Through it all, Ms. Flint stayed in touch via phone with long-time contacts, speaking frequently to Air Canada CEO Calin Rovinescu, and talked to new associates at all levels of government, in health care and at the dozens of business that operate at Pearson. She also turned occasionally to former colleagues in L.A. and Oakland, calling to comparing notes on how to cope. “The aviation community is a close-knit family,” she says.

She also had to oversee operations on the home front, checking in on her aging aunt in Hamilton and reminding her teenaged daughter to stay focused on online homework. In the middle of everything, she was able to breathe a sigh of relief when her son, who is in university, returned home from a spring break trip to Hawaii.

Wednesday brought a new crisis, however: As Air Canada, Westjet, Air Transat and charter operators began shutting down routes, they needed somewhere to park their idled jets – ideally close to the carriers’ maintenance teams, so they could service the planes. Ms. Flint says her team created room for about 70 aircraft, in part by temporarily closing passenger gates at terminals and moving jets into those slots.
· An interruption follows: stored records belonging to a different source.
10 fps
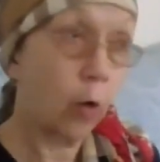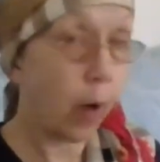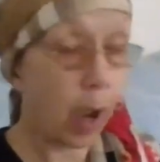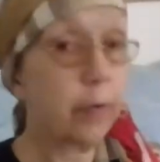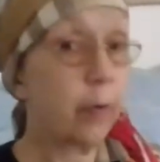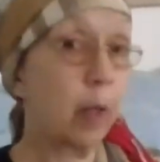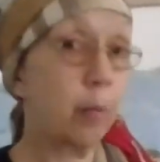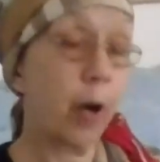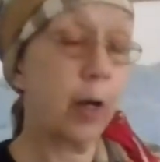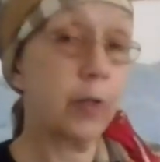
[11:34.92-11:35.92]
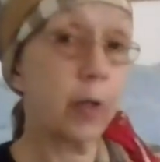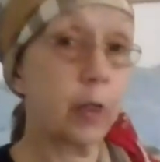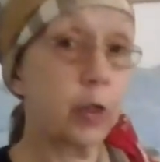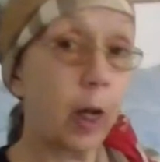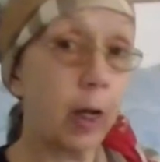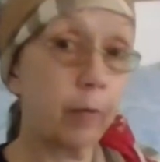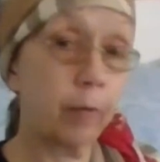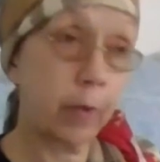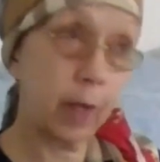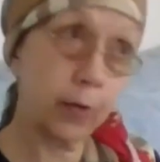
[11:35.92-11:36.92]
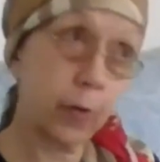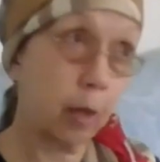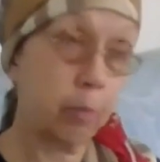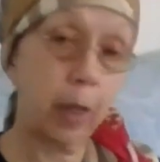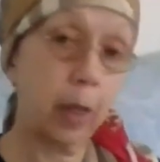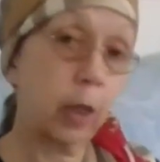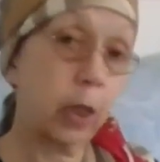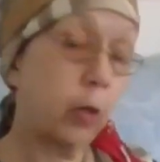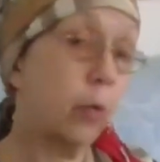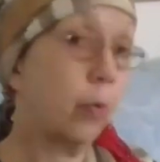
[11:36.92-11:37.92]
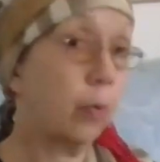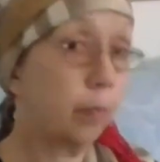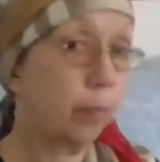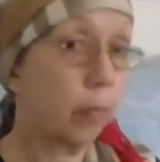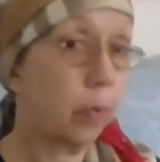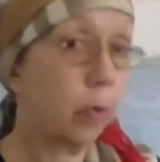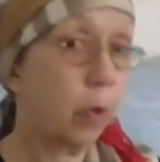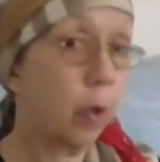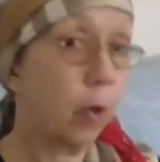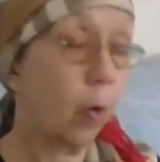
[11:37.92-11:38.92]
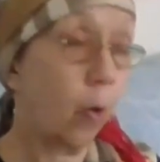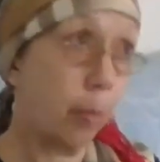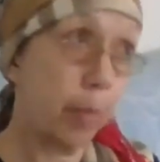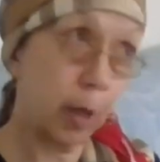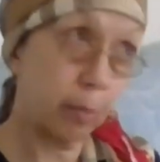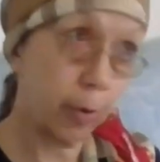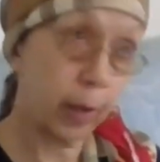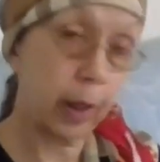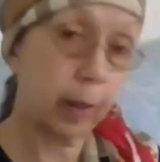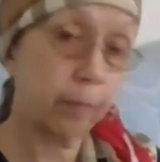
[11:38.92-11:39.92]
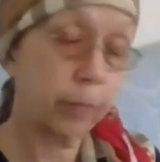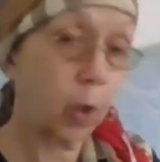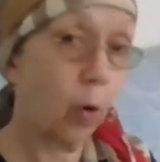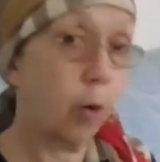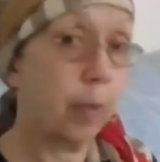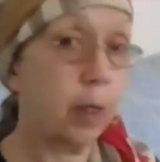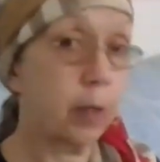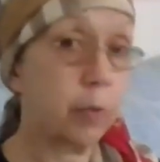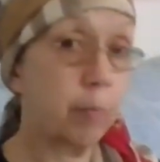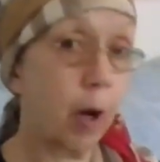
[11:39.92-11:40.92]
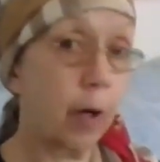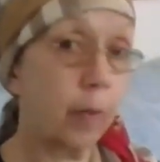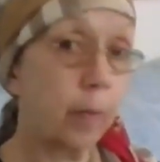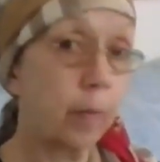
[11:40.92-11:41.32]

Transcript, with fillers: rather than praising the child for things like being cute, or being pretty, or being smart.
On Thursday night alone, Air Canada moved three more jets into Pearson’s aircraft parking lot.

By week’s end, Ms. Flint also began calling airlines and government health officials to offer up the GTAA’s services as part of a high-speed courier service for drugs and medical equipment, which generally move around the country on trucks and trains. Pearson handles 45 per cent of Canada’s air cargo; its service docks can handle 240 delivery trucks at a time. As the number of passenger flights – which typically carry cargo in their holds – continues to decline, Ms. Flint says GTAA crews are preparing to fill any gaps in cargo capacity by welcoming more freight aircraft to the airport.

Looking ahead, she says it’s clear her bold new strategic plan – now on hold – will need to acknowledge the challenges a pandemic poses to businesses with global links. That’s an approach she welcomes, reaching back again to what played out in September, 2001 – a touchstone moment for the aviation industry. “One thing to recall is that after 9/11, there were no further attacks. We adapted successfully,” says Ms. Flint. “What stands out is what can be accomplished when people are committed and resilient and work together.”

Editor’s note: (March 23, 2020): This article has been updated to correct the year for 9/11.